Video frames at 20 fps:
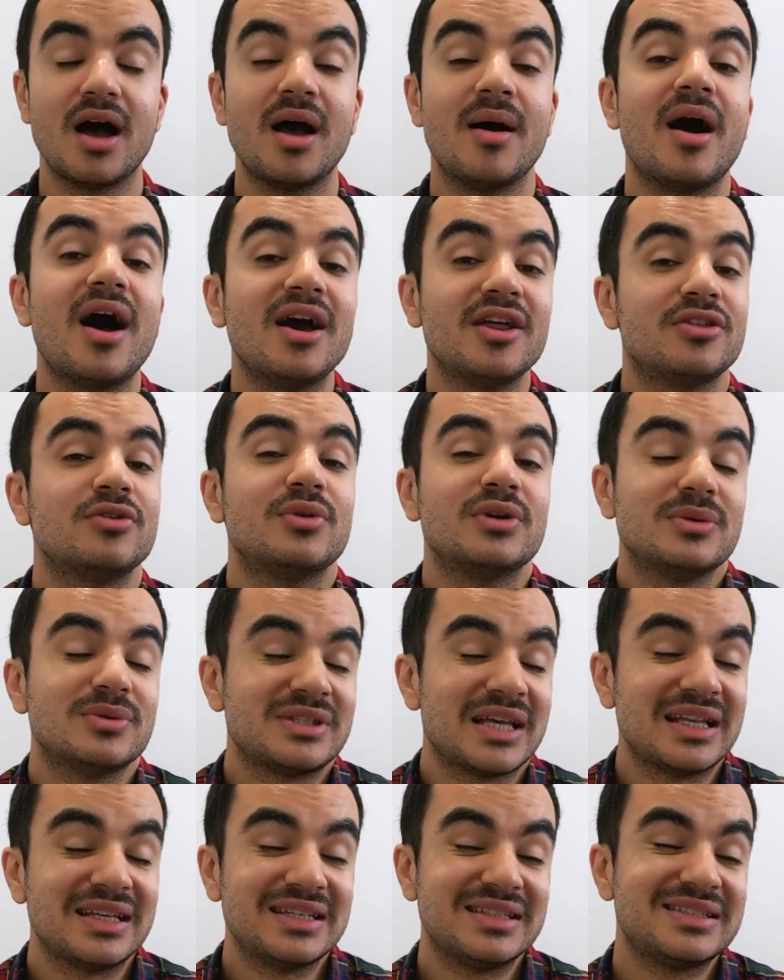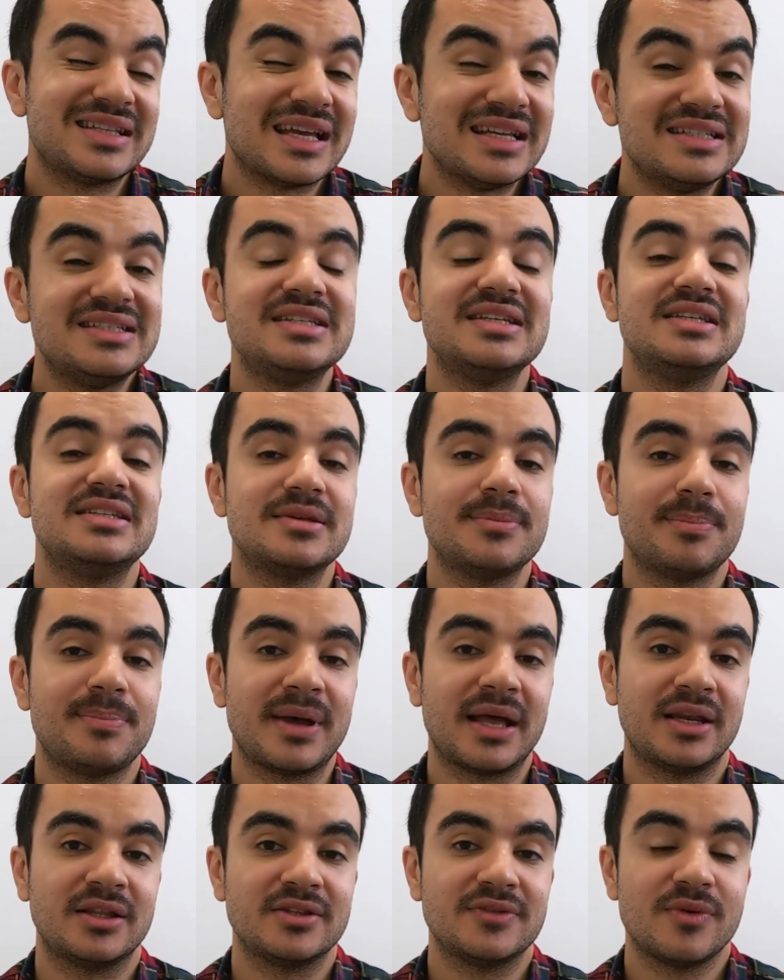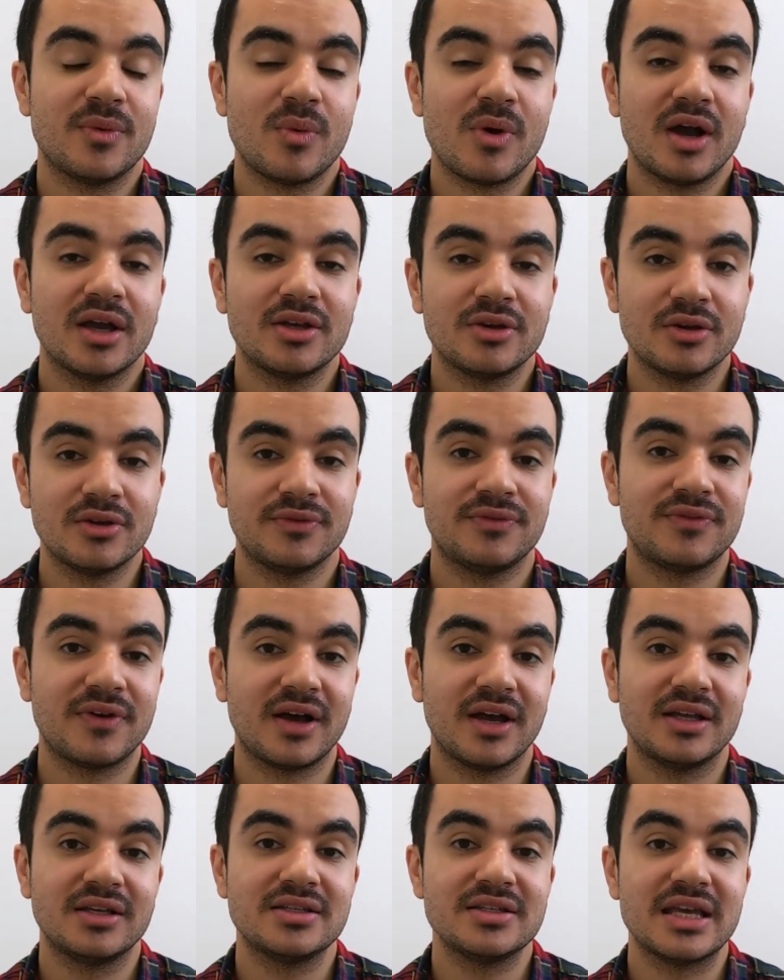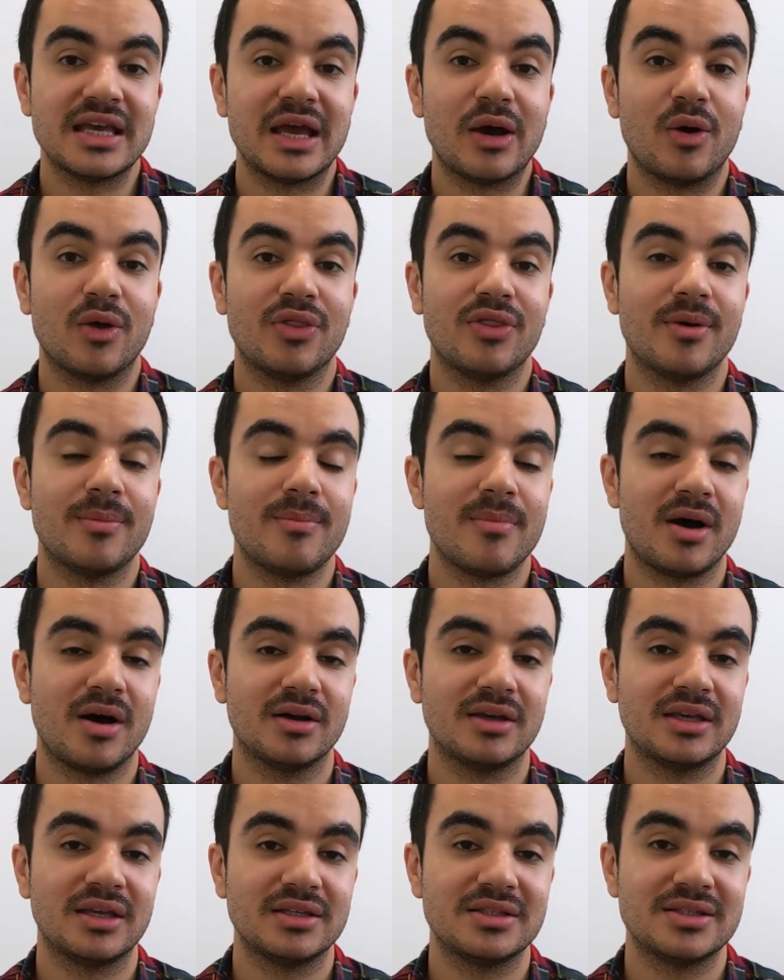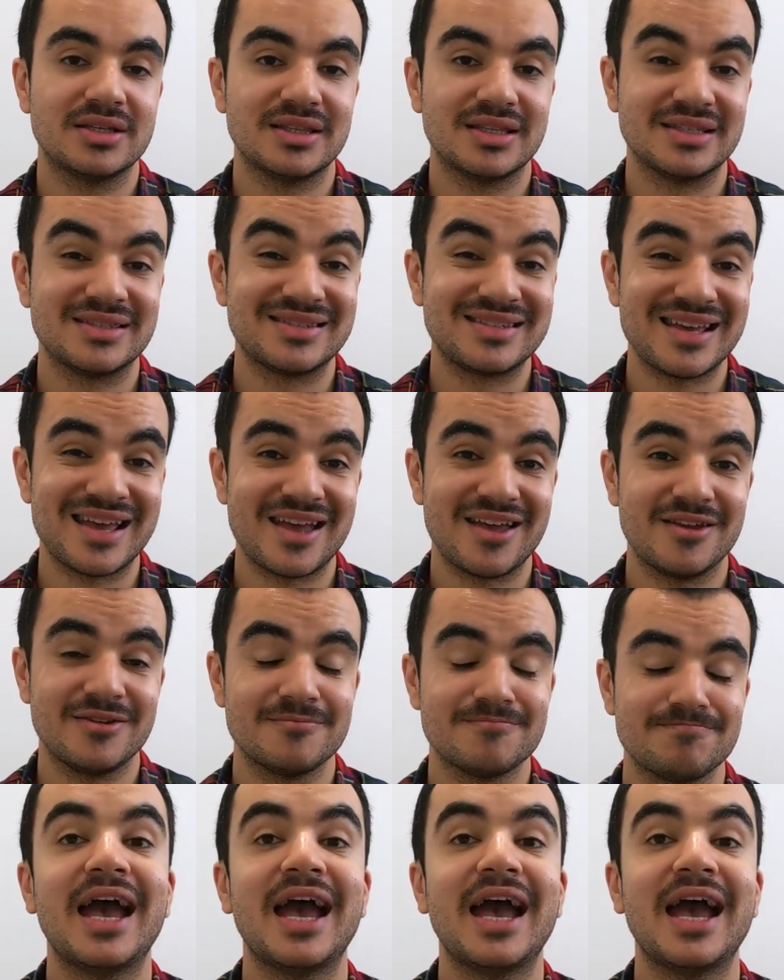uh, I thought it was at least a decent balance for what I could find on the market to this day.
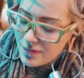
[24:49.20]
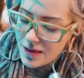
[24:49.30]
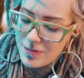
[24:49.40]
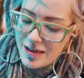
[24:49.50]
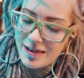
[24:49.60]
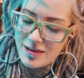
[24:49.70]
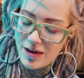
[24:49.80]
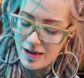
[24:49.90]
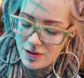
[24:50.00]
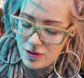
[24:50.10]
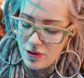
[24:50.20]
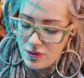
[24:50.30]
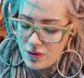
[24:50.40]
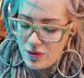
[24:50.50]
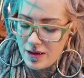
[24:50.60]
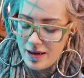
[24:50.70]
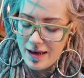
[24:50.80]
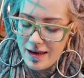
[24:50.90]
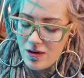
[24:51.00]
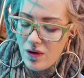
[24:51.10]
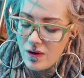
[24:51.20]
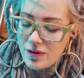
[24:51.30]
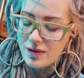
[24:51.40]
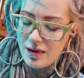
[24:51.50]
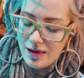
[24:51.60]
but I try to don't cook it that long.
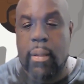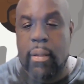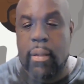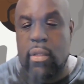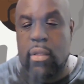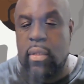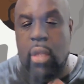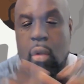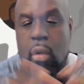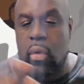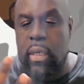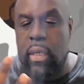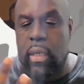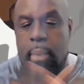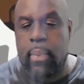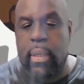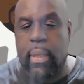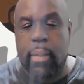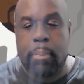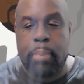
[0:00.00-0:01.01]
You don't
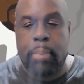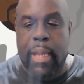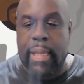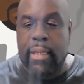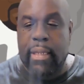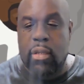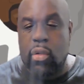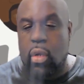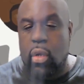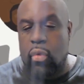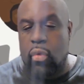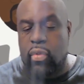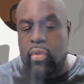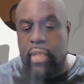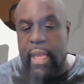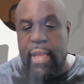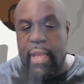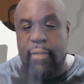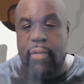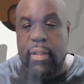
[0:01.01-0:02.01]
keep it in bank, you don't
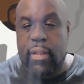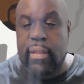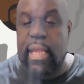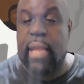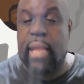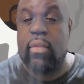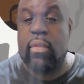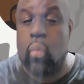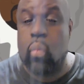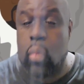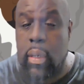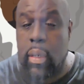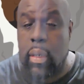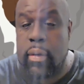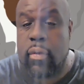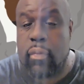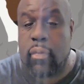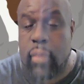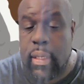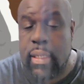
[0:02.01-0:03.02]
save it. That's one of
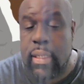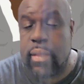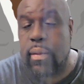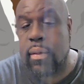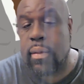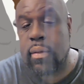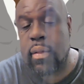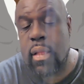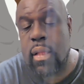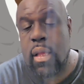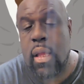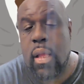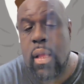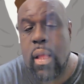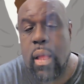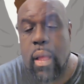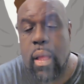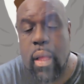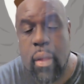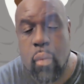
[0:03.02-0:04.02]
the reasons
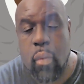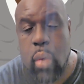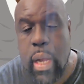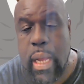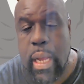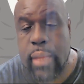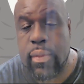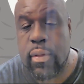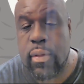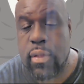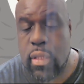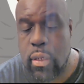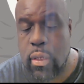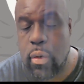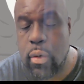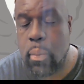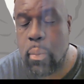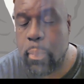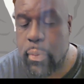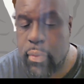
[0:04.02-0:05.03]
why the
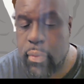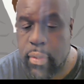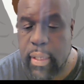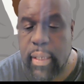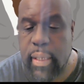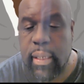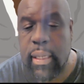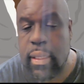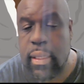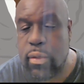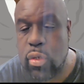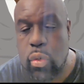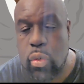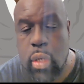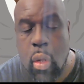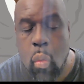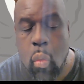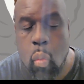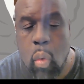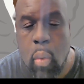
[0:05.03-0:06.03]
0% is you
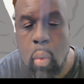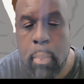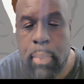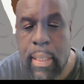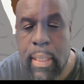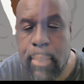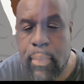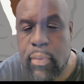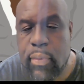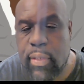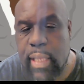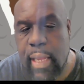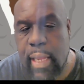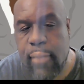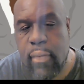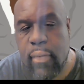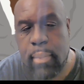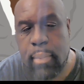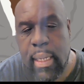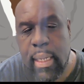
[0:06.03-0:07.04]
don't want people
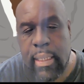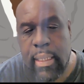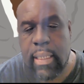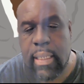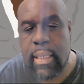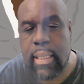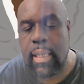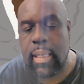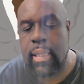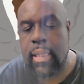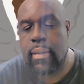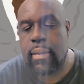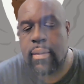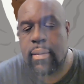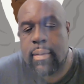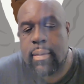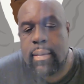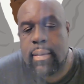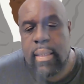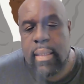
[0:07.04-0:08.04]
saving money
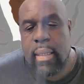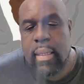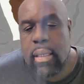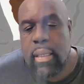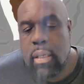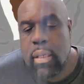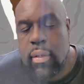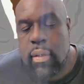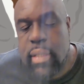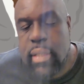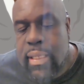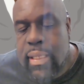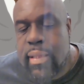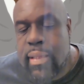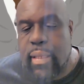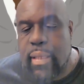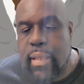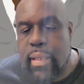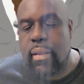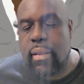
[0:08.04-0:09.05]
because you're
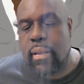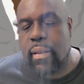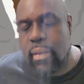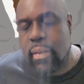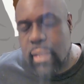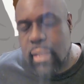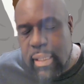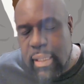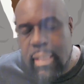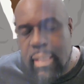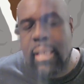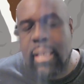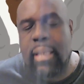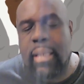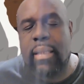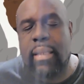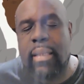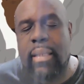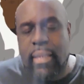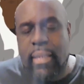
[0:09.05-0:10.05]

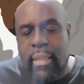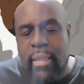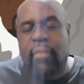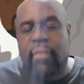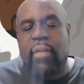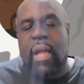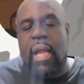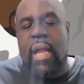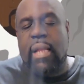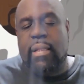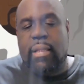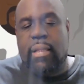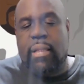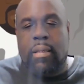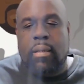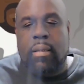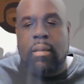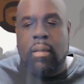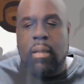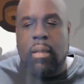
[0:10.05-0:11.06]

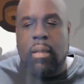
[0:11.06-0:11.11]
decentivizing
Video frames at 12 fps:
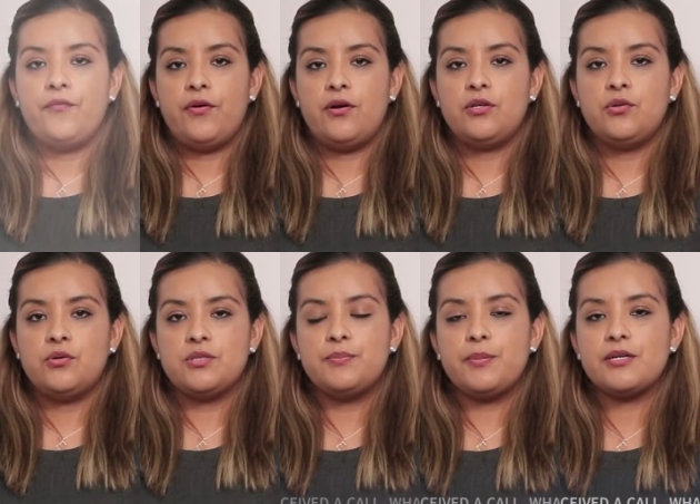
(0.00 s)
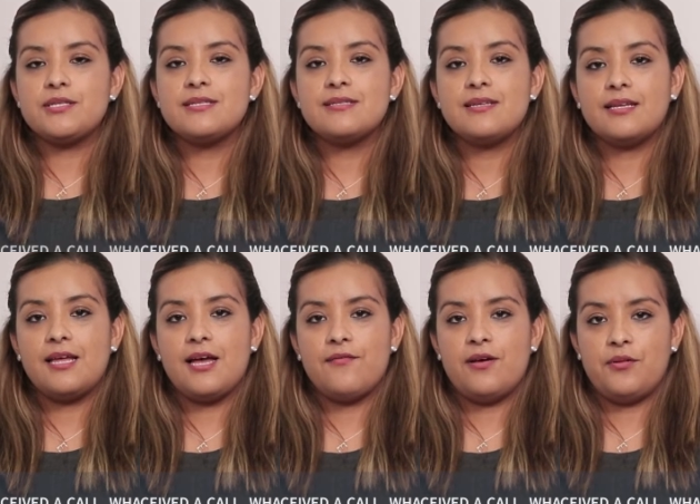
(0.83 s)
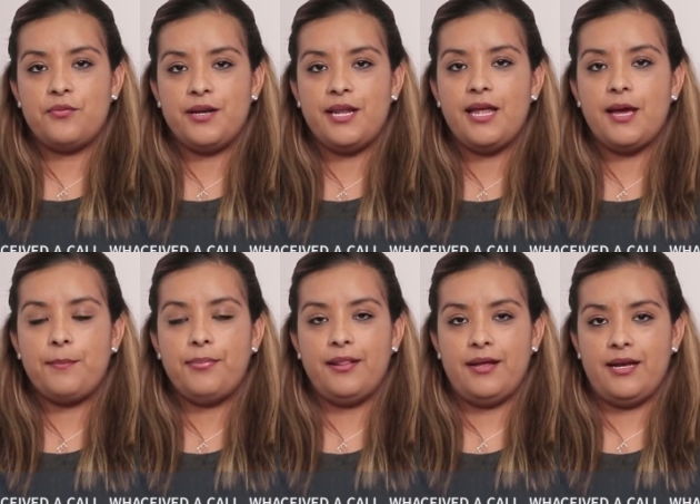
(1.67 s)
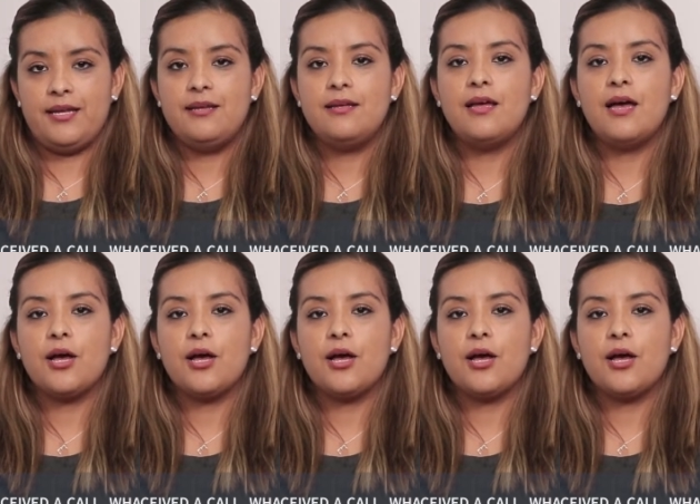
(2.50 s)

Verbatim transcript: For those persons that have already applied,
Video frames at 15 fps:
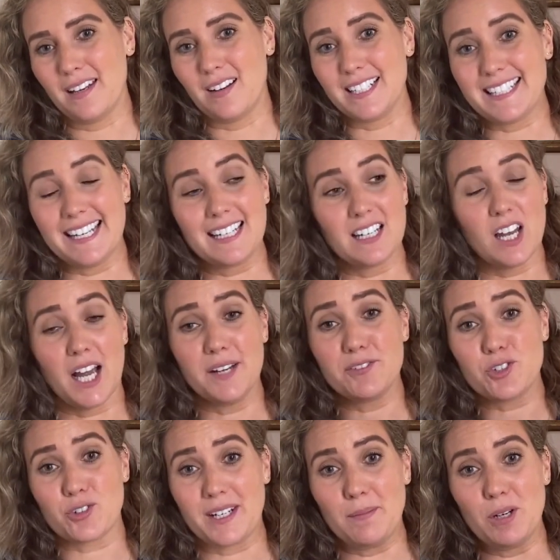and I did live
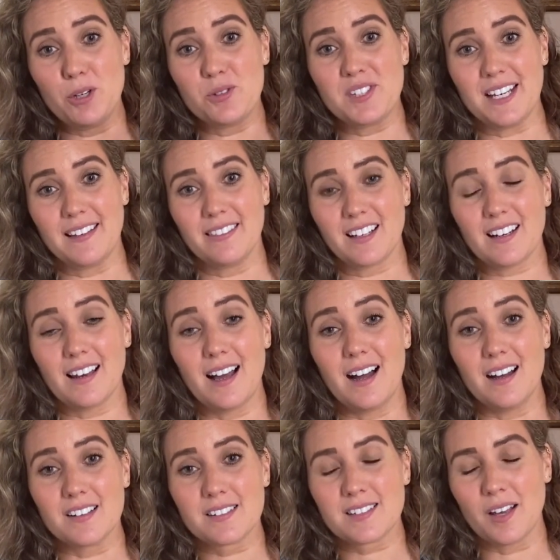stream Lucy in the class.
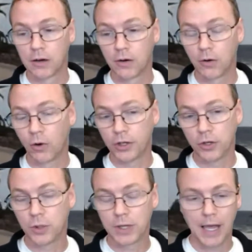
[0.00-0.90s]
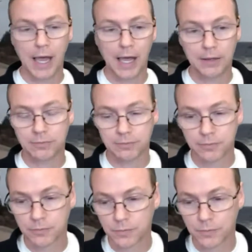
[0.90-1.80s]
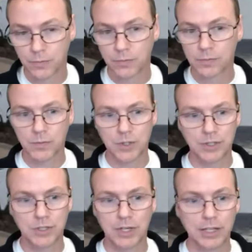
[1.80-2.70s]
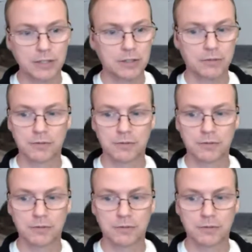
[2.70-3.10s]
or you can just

---

- **INSTRUCTIONS TO FOLLOW**: Your reply should hold every line of the material, unaltered, and not one picture.

- **WRITTEN SOLUTION**:
Video frames at 20 fps:
uh, I thought it was at least a decent balance for what I could find on the market to this day.
[24:49.20]
[24:49.30]
[24:49.40]
[24:49.50]
[24:49.60]
[24:49.70]
[24:49.80]
[24:49.90]
[24:50.00]
[24:50.10]
[24:50.20]
[24:50.30]
[24:50.40]
[24:50.50]
[24:50.60]
[24:50.70]
[24:50.80]
[24:50.90]
[24:51.00]
[24:51.10]
[24:51.20]
[24:51.30]
[24:51.40]
[24:51.50]
[24:51.60]
but I try to don't cook it that long.
[0:00.00-0:01.01]
You don't
[0:01.01-0:02.01]
keep it in bank, you don't
[0:02.01-0:03.02]
save it. That's one of
[0:03.02-0:04.02]
the reasons
[0:04.02-0:05.03]
why the
[0:05.03-0:06.03]
0% is you
[0:06.03-0:07.04]
don't want people
[0:07.04-0:08.04]
saving money
[0:08.04-0:09.05]
because you're
[0:09.05-0:10.05]

[0:10.05-0:11.06]

[0:11.06-0:11.11]
decentivizing
Video frames at 12 fps:
(0.00 s)
(0.83 s)
(1.67 s)
(2.50 s)

Verbatim transcript: For those persons that have already applied,
Video frames at 15 fps:
and I did live
stream Lucy in the class.
[0.00-0.90s]
[0.90-1.80s]
[1.80-2.70s]
[2.70-3.10s]
or you can just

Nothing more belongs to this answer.